What is the long-term prognosis of Chronic Myelomonocytic Leukemia (CMML)?

From the Guidelines

The long-term prognosis of Chronic Myelomonocytic Leukemia (CMML) is generally poor, with a median overall survival ranging from 2 to 3 years, and overall survival rates of 30% to 40% at 5 years after allogeneic hematopoietic cell transplantation (allo-HCT) 1.

Key Factors Influencing Prognosis

• Patient's age, with a median age at diagnosis ranging from 70 to 75 years 1
• Performance status and presence of comorbidities
• Cytogenetic abnormalities and molecular mutations
• Blood counts and bone marrow blast counts

Treatment Options and Outcomes

• Allo-HCT remains the only potentially curative treatment strategy for eligible patients, with overall survival rates of 30% to 40% at 5 years 1
• Hypomethylating agents like azacitidine or decitabine can improve blood counts and quality of life, but do not definitively extend survival
• Disease progression to acute myeloid leukemia occurs in approximately 15-30% of patients, significantly worsening prognosis

Management and Monitoring

• Regular monitoring of blood counts, bone marrow examinations, and molecular testing are essential for tracking disease progression and adjusting treatment approaches accordingly
• Patient selection, timing of allo-HCT, and pretransplant strategies are critical in maximizing chances of reaching allo-HCT and improving outcomes 1

From the Research

Long-term Prognosis of Chronic Myelomonocytic Leukemia (CMML)

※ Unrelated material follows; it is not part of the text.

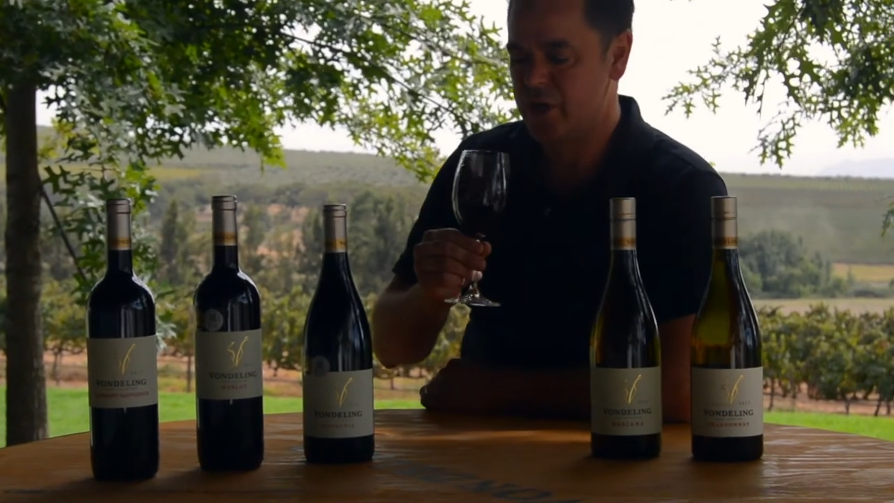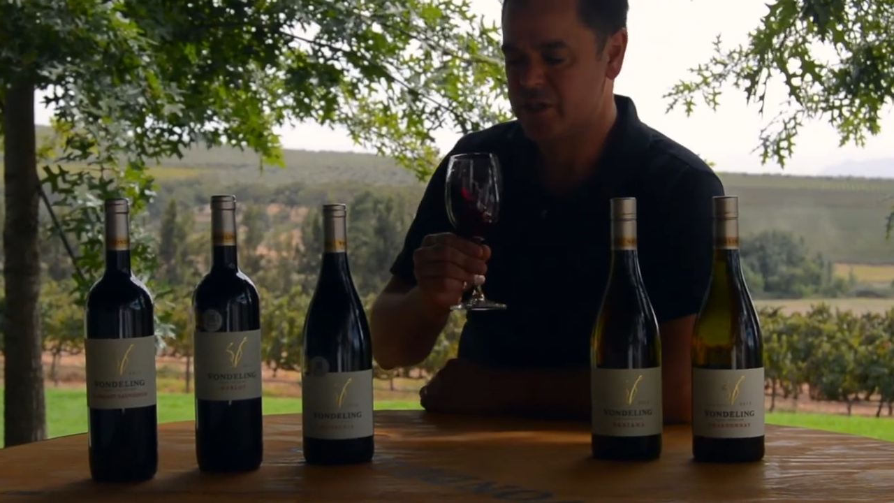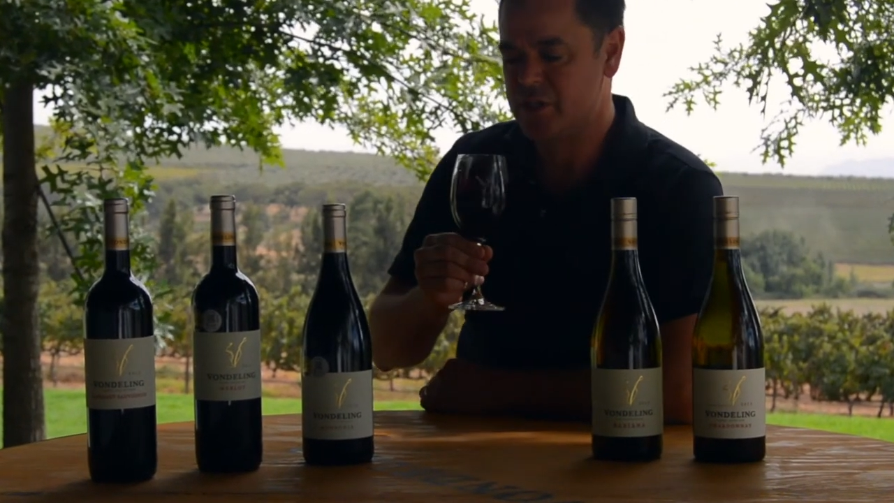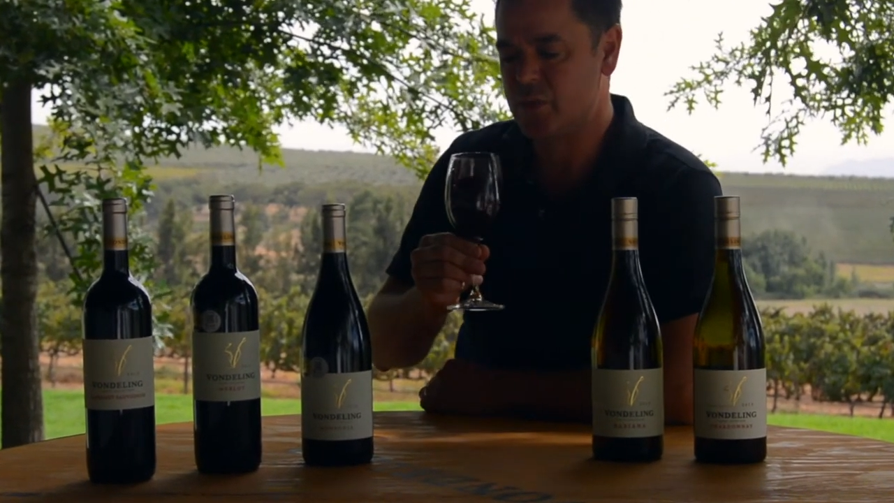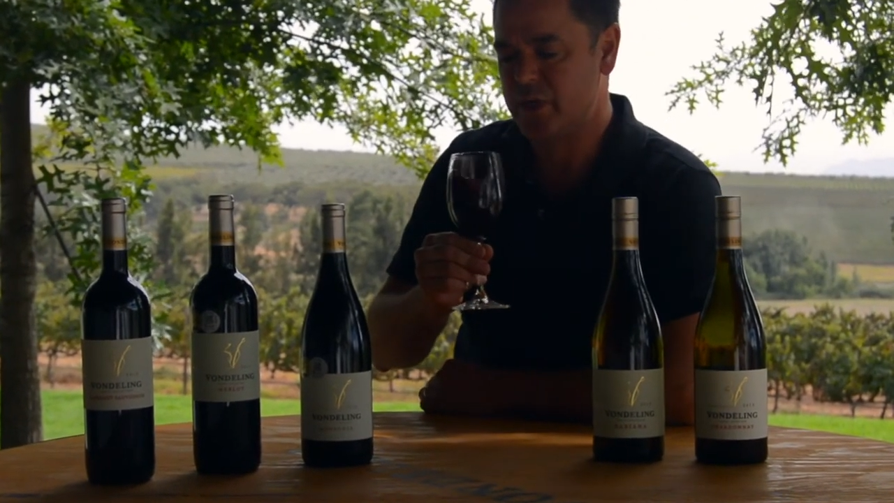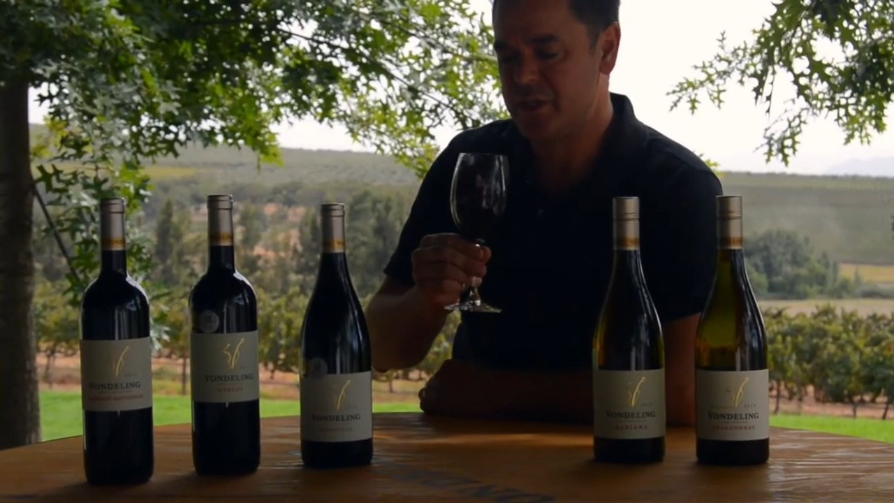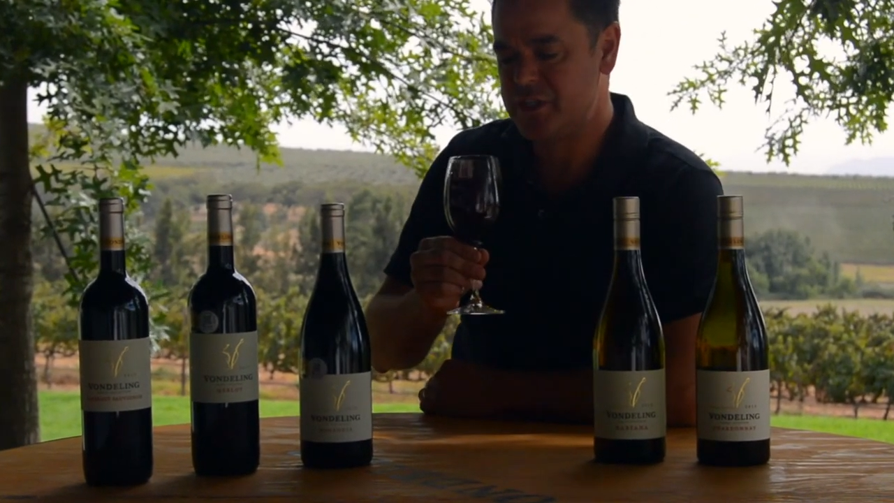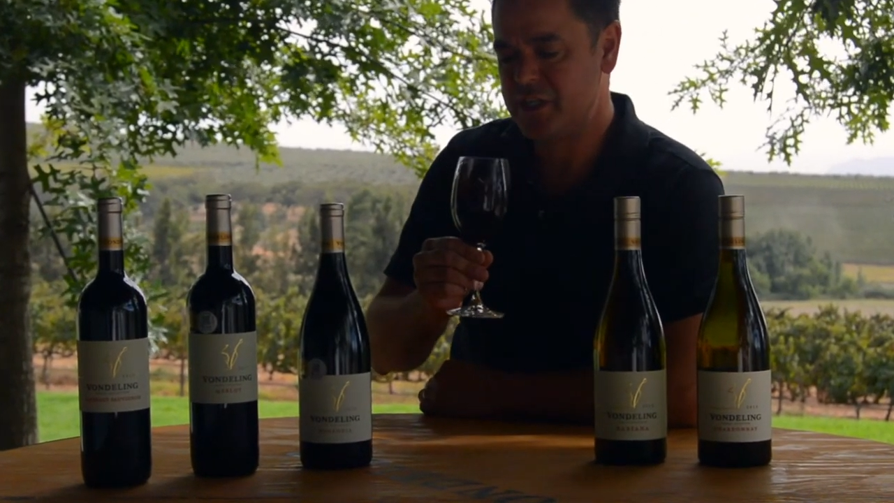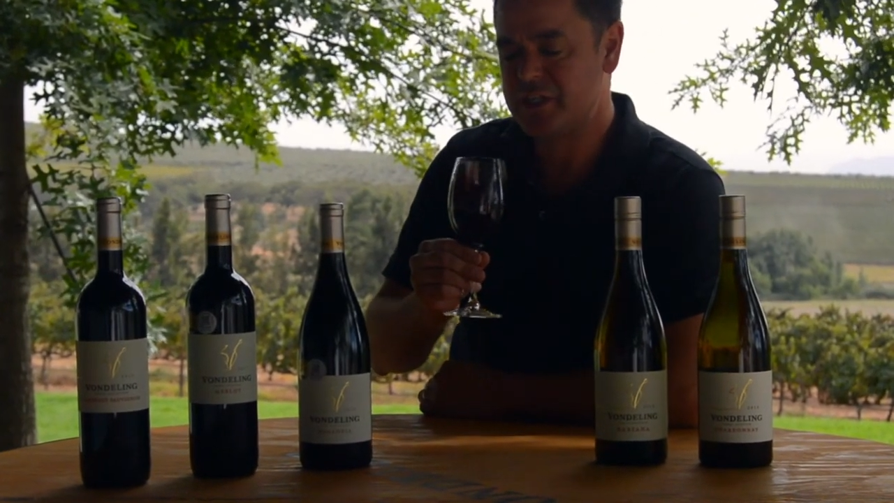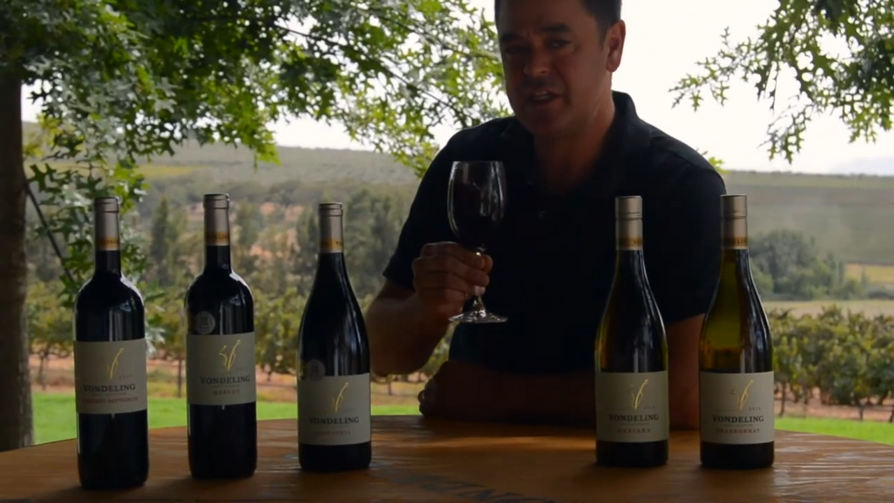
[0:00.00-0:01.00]
it's a
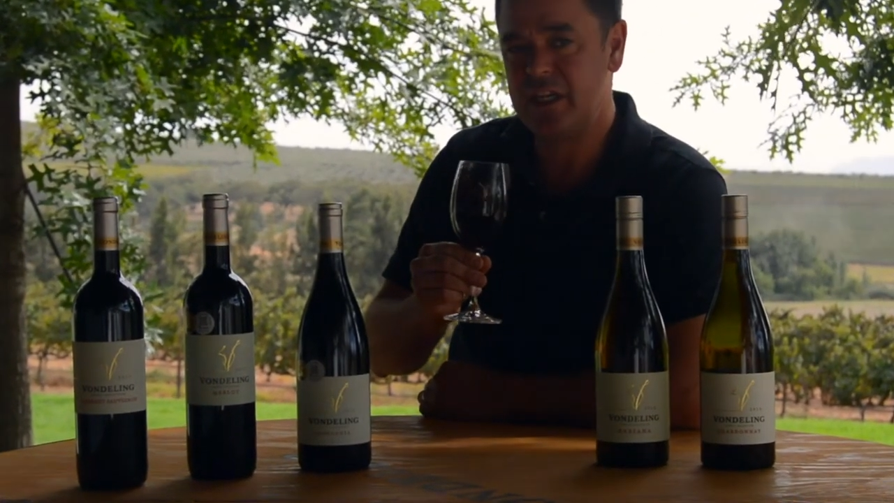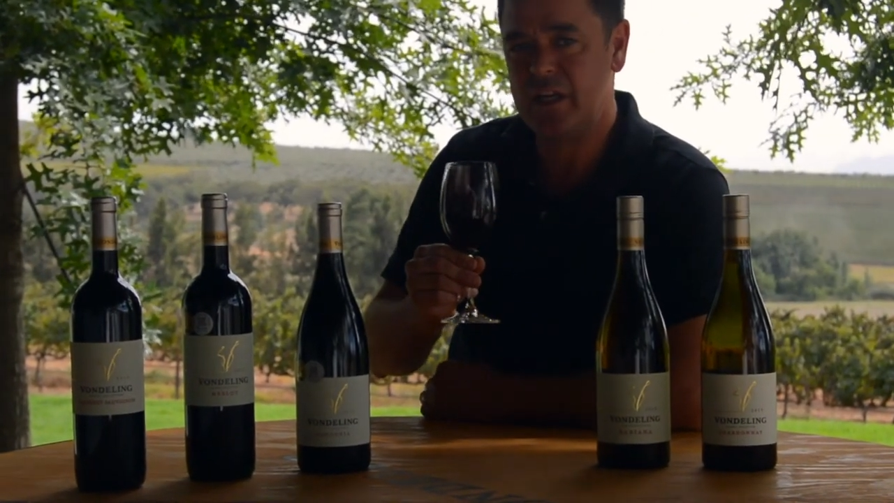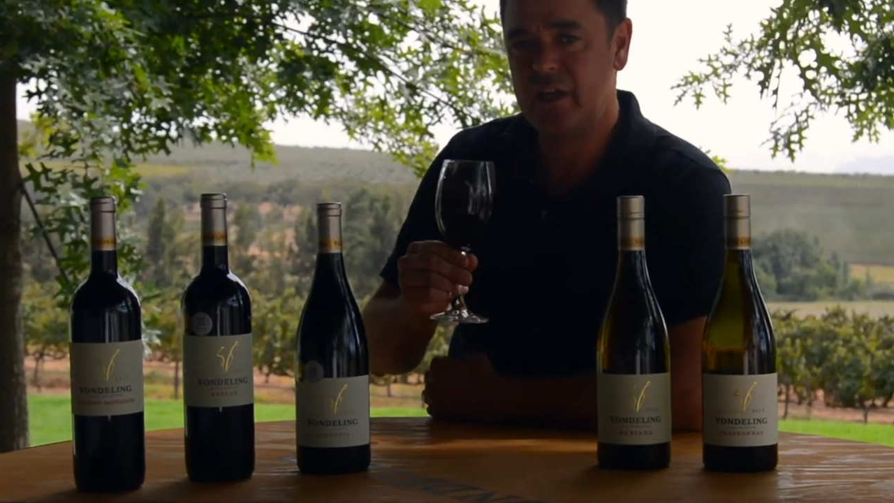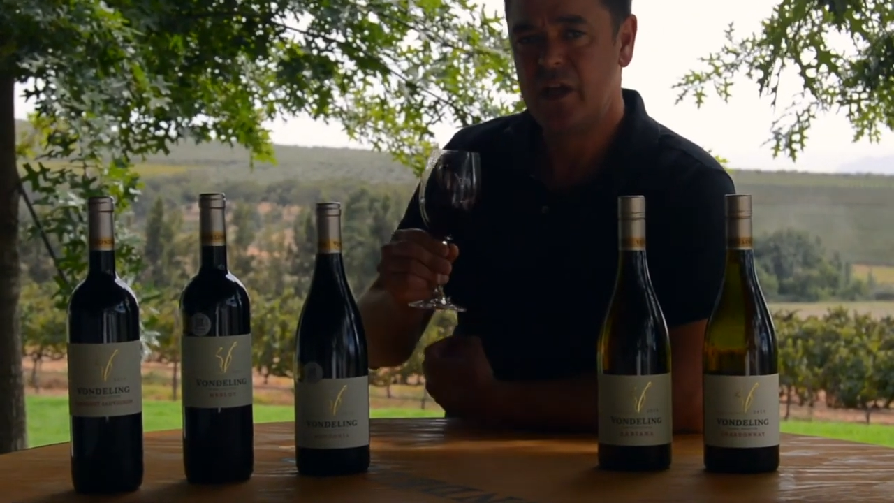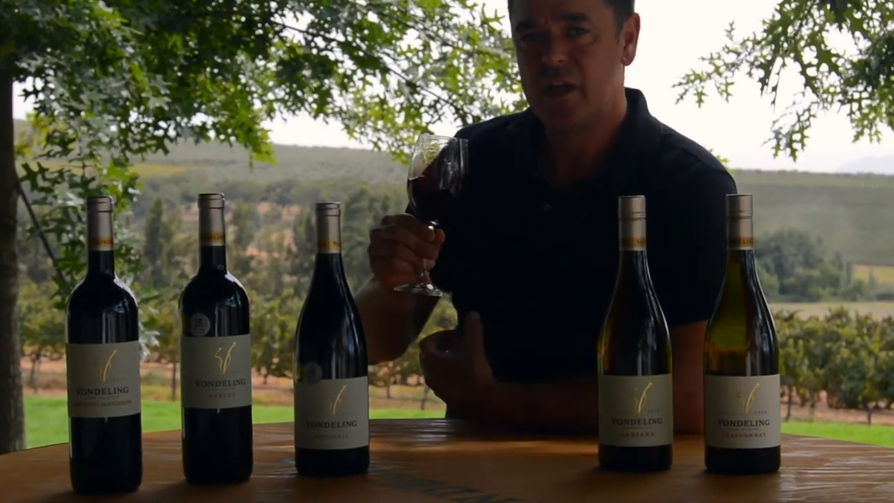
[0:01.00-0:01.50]
2016,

The long-term prognosis of CMML is generally poor, with a significant risk of leukemic transformation (~15%-20% over 3-5 years) 2, 3, 4. Several factors can influence the prognosis, including:

• The presence of certain gene mutations, such as ASXL1 and DNMT3A mutations, and the absence of TET2 mutations, which can negatively impact overall survival 2, 3, 4
• The absolute monocyte count, hemoglobin level, platelet count, and the presence of circulating immature myeloid cells 2, 3, 4
• The risk category, as determined by prognostic models such as the Mayo Molecular Model (MMM) or the CMML-specific prognostic model (CPSS-Mol) 2, 3, 4

Treatment Options and Their Impact on Prognosis

Treatment options for CMML include:

• Hypomethylating agents, such as 5-azacitidine and decitabine, which can improve overall response rates and complete remission rates, but have no impact on mutational allele burdens 2, 3, 4, 5
• Allogeneic stem cell transplant, which is the only potentially curative option, but is associated with significant morbidity and mortality 2, 3, 4, 5
• Chemotherapy, which can be used to manage symptoms and control leukocytosis, particularly in patients with higher risk disease 5
• Supportive care, which should be incorporated into the care of all patients, including transfusion support, erythropoiesis-stimulating agents, and infection prevention measures 5

Risk Stratification and Its Importance in Determining Prognosis

Risk stratification is crucial in determining the prognosis of CMML patients, as it can help identify those who are at high risk of leukemic transformation or poor survival 2, 3, 4. The MMM stratifies CMML patients into four groups: high, intermediate-2, intermediate-1, and low, with median survivals of 16,31,59, and 97 months, respectively 2, 3, 4. Accurate risk stratification can help guide treatment decisions and improve patient outcomes.